También necesitaremos que nos proporciones lo siguiente:
- API de token de acceso
- ID de cliente y secreto
- Puntos de conexión de canje de fidelidad
- El acuerdo de nivel de servicio (SLA) que has comunicado a tus clientes
Para la configuración que deba realizar tu empresa, te proporcionaremos:
- Una especificación de OpenAPI
- Un punto de conexión de clave web JSON (JWK) si utilizas el parámetro Authorization2
Hacer llamadas a la API
Expedia utiliza el token de acceso para invocar la API. El token de acceso se proporcionará en el encabezado HTTP de autorización como token de portador. El sistema generará un token de firma de solicitud requerido y lo proporcionará en el encabezado HTTP Authorization2.
Punto de conexión de autorización
Para obtener un token de acceso para las llamadas a la API, primero tendrás que configurar un servidor de autorización con un ID de cliente y un secreto. Después, utilizarás una llamada POST : https://<your-oauth-endpoint> para enviar la solicitud.
Solicitud
| Campo | Descripción | Valor de muestra | Tipo de campo | ¿Obligatorio? |
|---|---|---|---|---|
content-type | Indica el formato de la solicitud | application/x-www-form-urlencoded | Cadena | Sí |
grant_type | Método de autorización para la solicitud, como las credenciales del cliente | client-credentials&client_id=<client_id>&client_secret=<client_secret> | Cadena | Sí |
client_id | Tu identificador de solicitud registrado | a17c21ed& | Sí | |
client_secret | Secreto correspondiente al client_id | Sí |
Respuesta
| Campo | Descripción | Valor de muestra | Tipo de campo | ¿Obligatorio? |
|---|---|---|---|---|
content-type | Indica el formato del cuerpo de la respuesta | application/json | Cadena | Sí |
token_type | El público del token; indica el tipo de acceso a proporcionar | bearer | Sí | |
access_token | Un token de acceso que hace referencia al client_id | Sí | ||
expires_in | El tiempo de expiración del token de acceso en segundos | 86400 | Sí |
Errores
| Campo | Descripción | Valor de muestra | Tipo de campo | ¿Obligatorio? |
|---|---|---|---|---|
error | Se ha producido un error, como un parámetro no válido | invalid_request invalid_client invalid_grant | Cadena | Sí |
errorMessage | Mensaje de error personalizado que se utiliza para ayudar en el registro y la investigación del problema | Cadena | Sí |
Respuesta del punto de conexión JWK
Compartiremos una URL en la que podrás obtener los JWK para utilizarlos en la verificación.
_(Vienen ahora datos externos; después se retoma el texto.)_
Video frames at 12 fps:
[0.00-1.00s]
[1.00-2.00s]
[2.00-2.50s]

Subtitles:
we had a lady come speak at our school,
Por ejemplo: GET : https:// <WLT_Domain>/keys/public-keys --header Authorization : Bearer - Partner_client_api_key
| Campo | Descripción |
|---|---|
alg | Algoritmo de firma |
kty | Tipo de clave criptográfica |
kid | Identificador clave |
use | Cómo debe utilizarse la clave: para firmar (sig) o para cifrar (enc) |
x5t | Huella digital del certificado X.509 |
x5c | Cadena de certificados X.509 |
expires_on | Fecha de caducidad del certificado |
Solicitud de firma
Recomendamos que todas las solicitudes a la API se firmen utilizando un token web JSON (JWT). Estos son los pasos para firmar solicitudes:
- Configuraremos una clave privada RSA de 2048 bits firmada por CA.
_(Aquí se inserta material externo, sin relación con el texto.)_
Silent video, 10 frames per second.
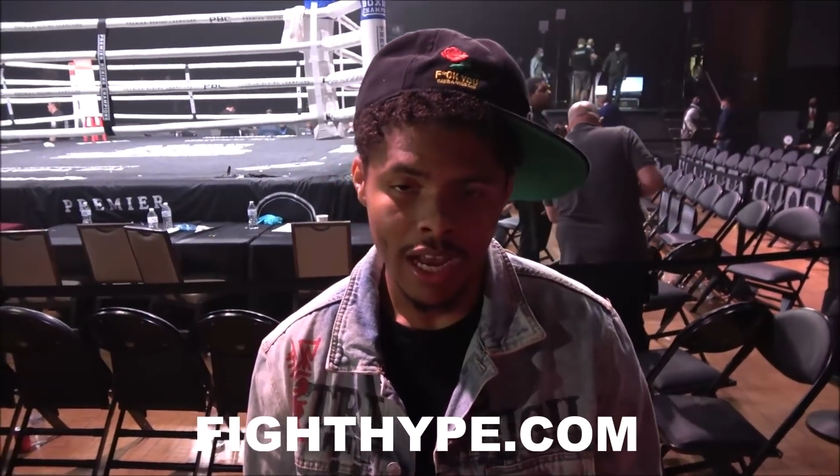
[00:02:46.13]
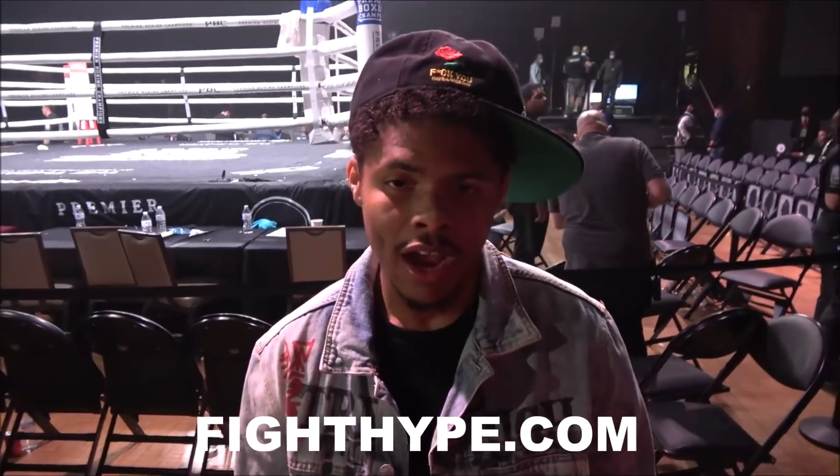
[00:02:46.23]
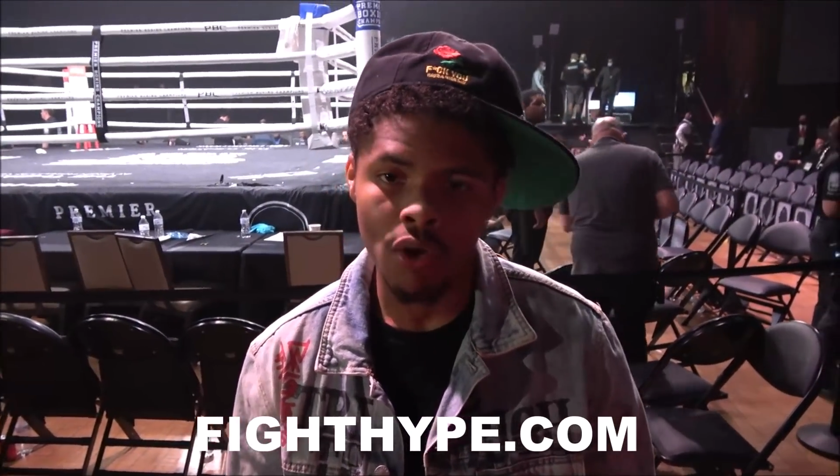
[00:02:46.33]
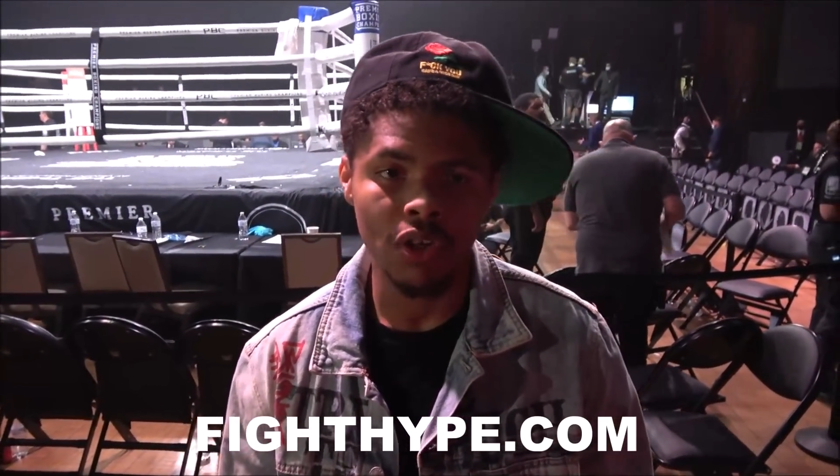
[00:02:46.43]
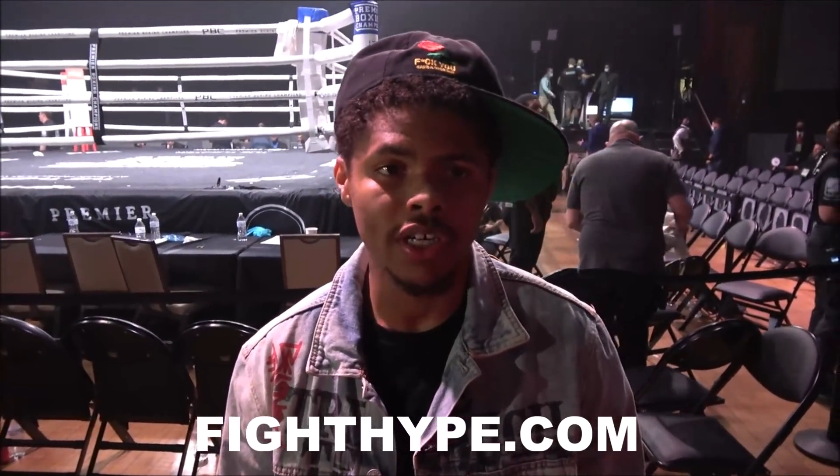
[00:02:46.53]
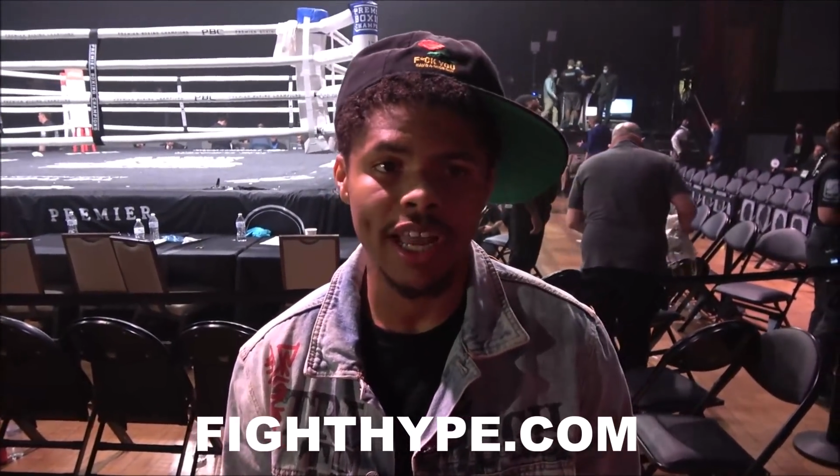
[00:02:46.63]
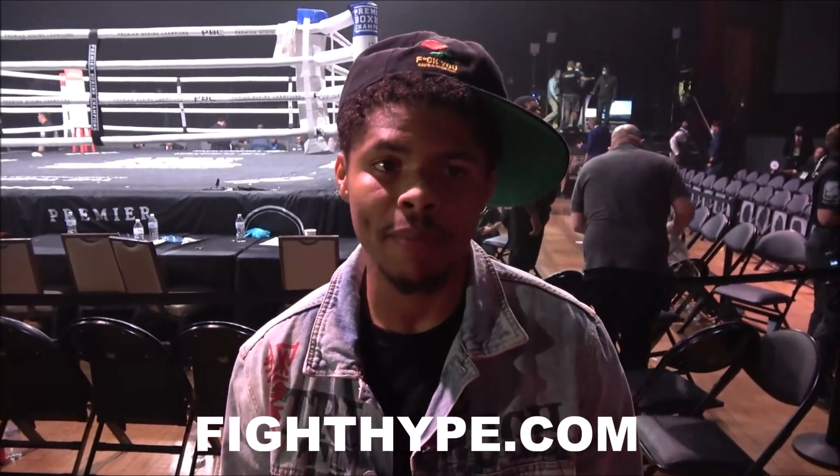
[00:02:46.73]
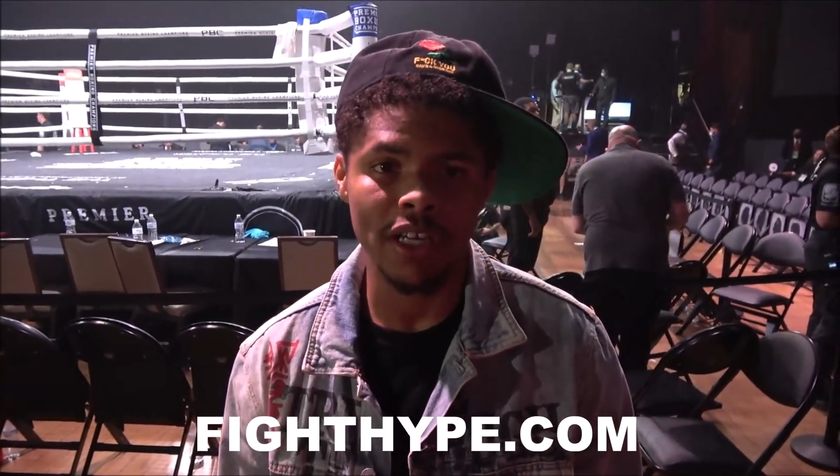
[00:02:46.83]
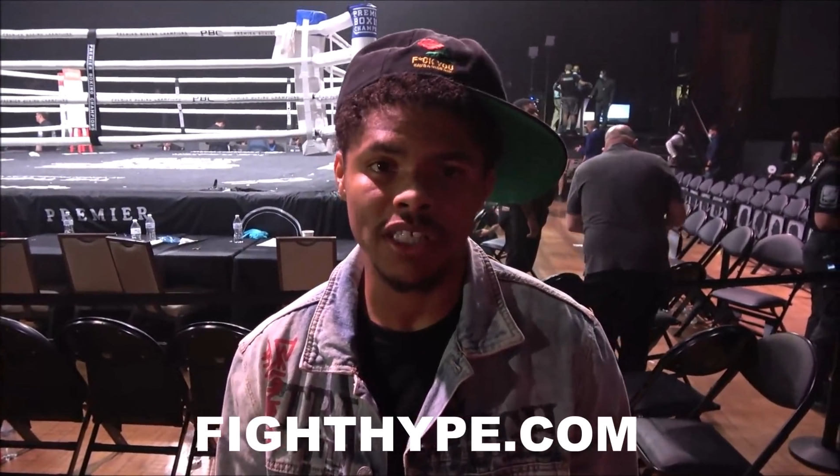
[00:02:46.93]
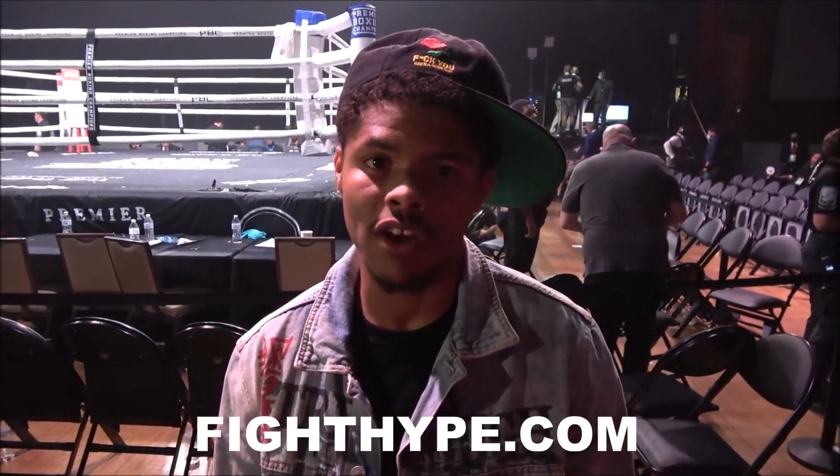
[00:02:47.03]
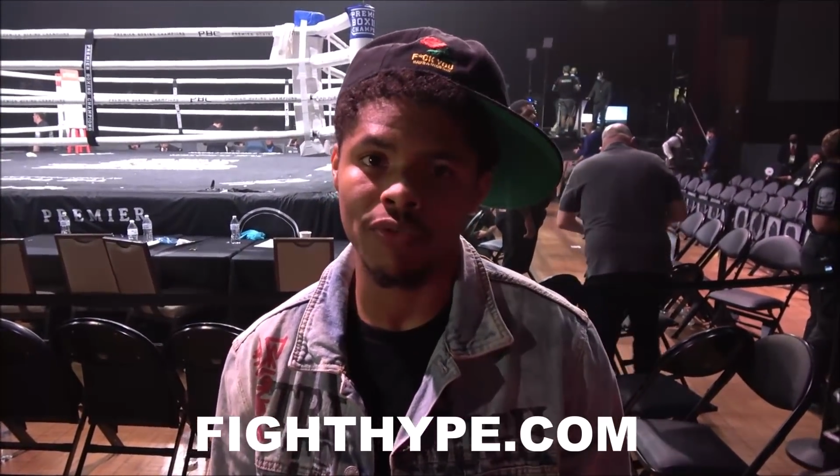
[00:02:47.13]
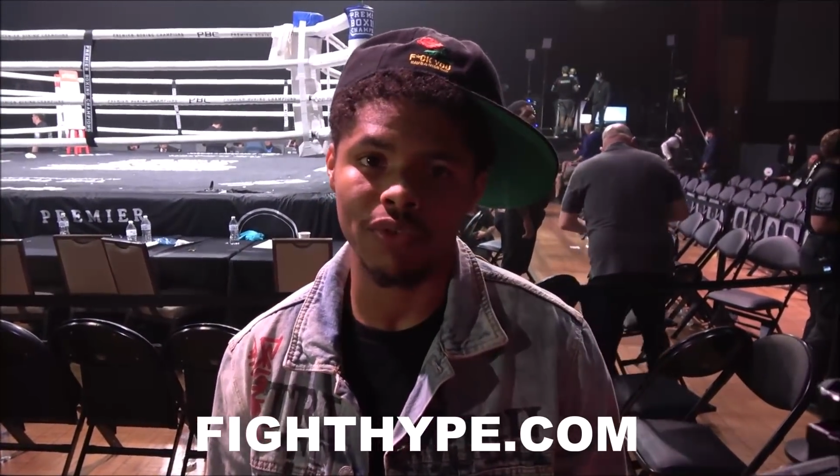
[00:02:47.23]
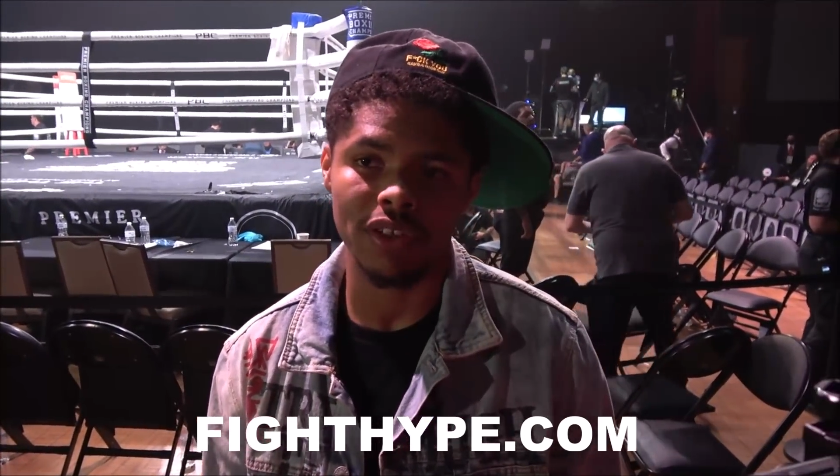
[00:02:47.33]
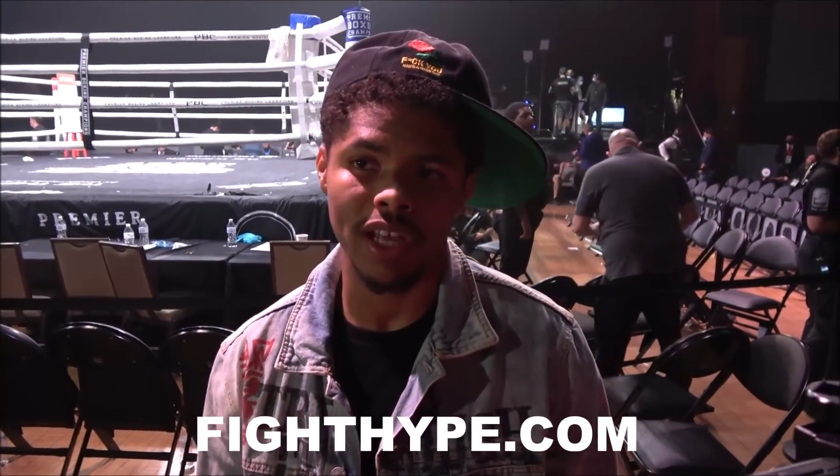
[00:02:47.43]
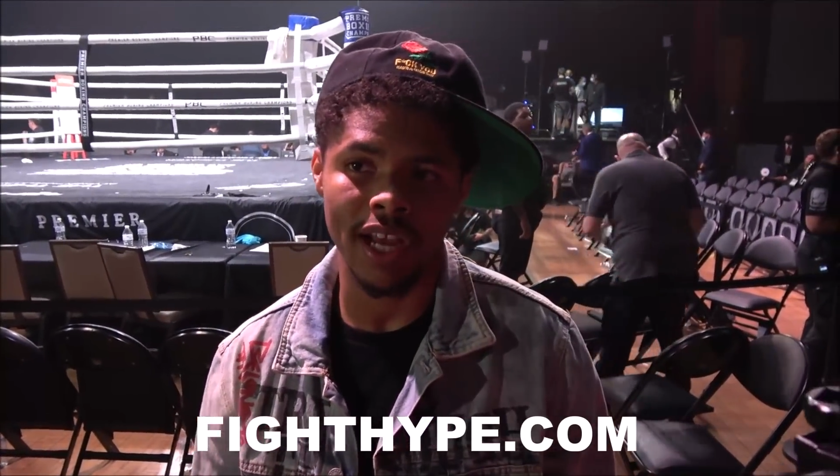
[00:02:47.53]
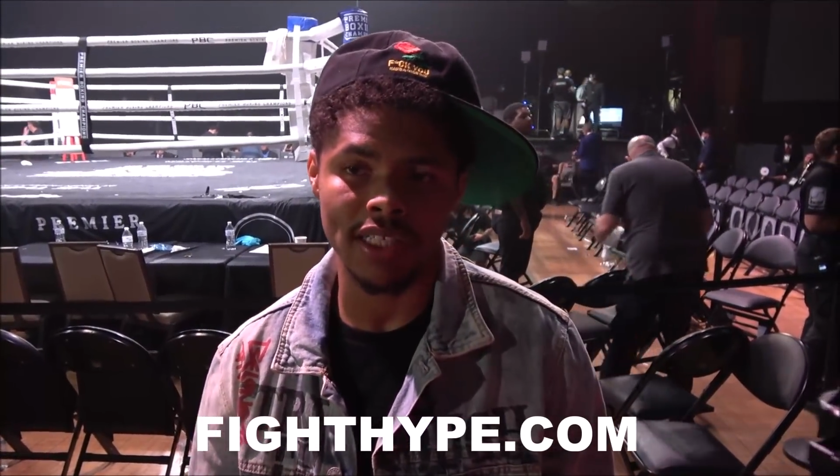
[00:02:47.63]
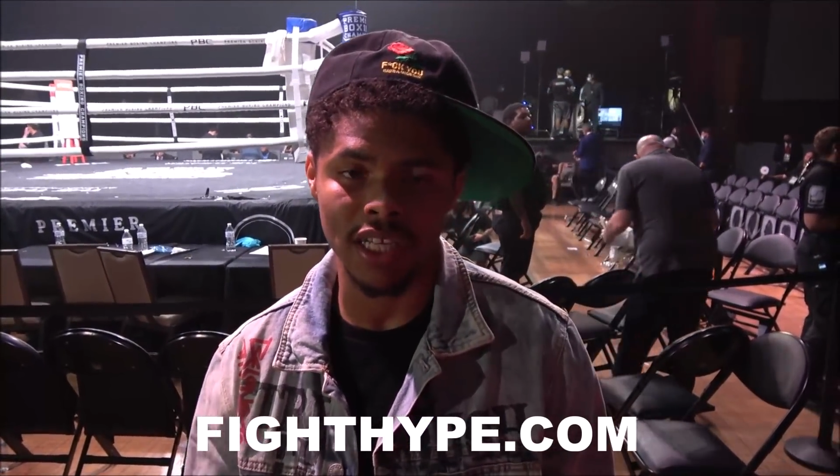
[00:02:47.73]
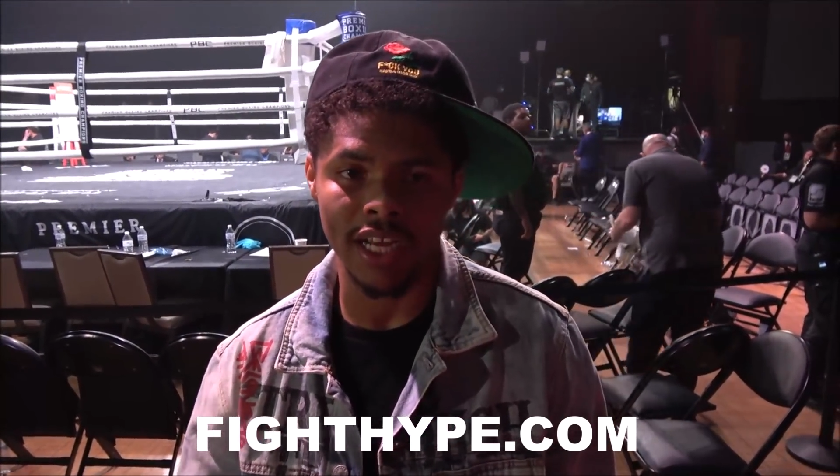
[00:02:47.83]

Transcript: I don't look at myself as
- Publicaremos el certificado público a través de una URL JWK (como ya se ha mencionado).
- A continuación, crearemos un token JWT con reclamaciones de emisor, asunto, público y caducidad, y firmaremos el token utilizando la clave privada.
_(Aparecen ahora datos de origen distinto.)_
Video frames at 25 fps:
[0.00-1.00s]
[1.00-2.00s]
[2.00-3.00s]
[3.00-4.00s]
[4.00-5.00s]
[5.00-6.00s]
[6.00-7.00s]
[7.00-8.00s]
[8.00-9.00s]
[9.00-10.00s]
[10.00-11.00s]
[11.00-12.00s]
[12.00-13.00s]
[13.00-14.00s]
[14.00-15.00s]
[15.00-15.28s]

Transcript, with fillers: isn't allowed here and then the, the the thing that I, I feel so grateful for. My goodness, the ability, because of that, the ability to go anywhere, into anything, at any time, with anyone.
- El token JWT de Expedia tendrá los identificadores de clave kid y x5t, que contienen la huella digital del certificado de clave pública.
- Cuando realices una llamada a la API, extraerás el JWT de los encabezados de autorización y validarás la firma del JWT utilizando la clave pública de Expedia. Identificarás la clave (en caso de que haya varias claves en la URL JWK de Expedia) utilizando el encabezado kid.
- A continuación, programarás una llamada de API al punto de conexión JWK de Expedia para obtener el certificado de clave pública.
- También debes utilizar la lógica de reintento para obtener un nuevo certificado si falla la validación de la firma.